WHAT YOU SHOULD DO :: Could the data below be printed out exactly, with the pictures left out?

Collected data
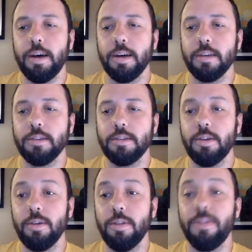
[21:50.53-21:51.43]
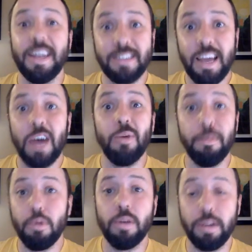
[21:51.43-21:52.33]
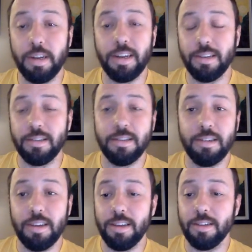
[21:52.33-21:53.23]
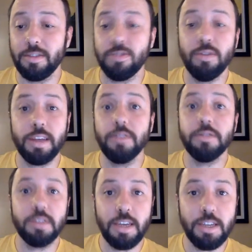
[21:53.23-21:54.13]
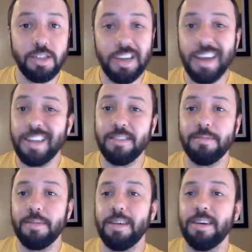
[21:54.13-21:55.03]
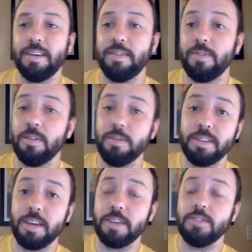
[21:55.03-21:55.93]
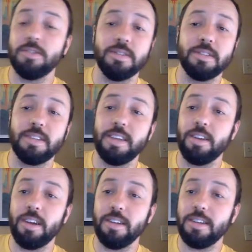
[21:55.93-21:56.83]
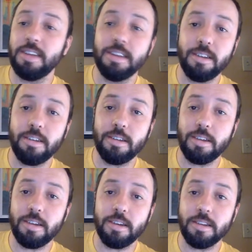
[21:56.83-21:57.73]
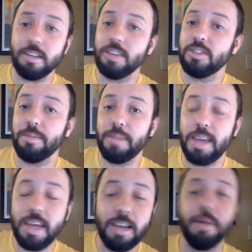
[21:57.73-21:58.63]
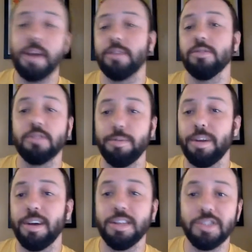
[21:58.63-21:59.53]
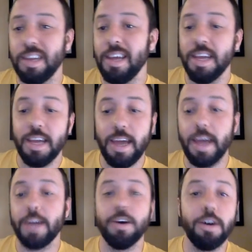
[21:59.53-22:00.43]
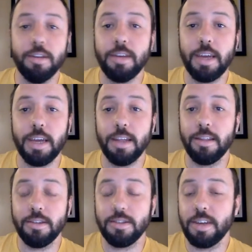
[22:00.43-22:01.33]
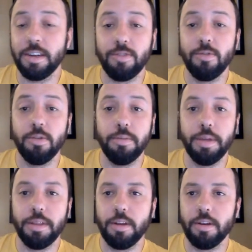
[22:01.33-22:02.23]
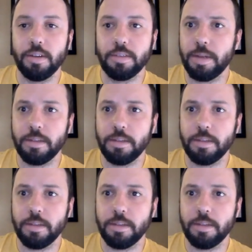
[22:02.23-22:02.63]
So that's how important it is. The school I used to teach at for the massage students didn't teach them any medical terminology at all, and they just kind of threw them in there and expected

COMPLETED EXERCISE ::
[21:50.53-21:51.43]
[21:51.43-21:52.33]
[21:52.33-21:53.23]
[21:53.23-21:54.13]
[21:54.13-21:55.03]
[21:55.03-21:55.93]
[21:55.93-21:56.83]
[21:56.83-21:57.73]
[21:57.73-21:58.63]
[21:58.63-21:59.53]
[21:59.53-22:00.43]
[22:00.43-22:01.33]
[22:01.33-22:02.23]
[22:02.23-22:02.63]
So that's how important it is. The school I used to teach at for the massage students didn't teach them any medical terminology at all, and they just kind of threw them in there and expected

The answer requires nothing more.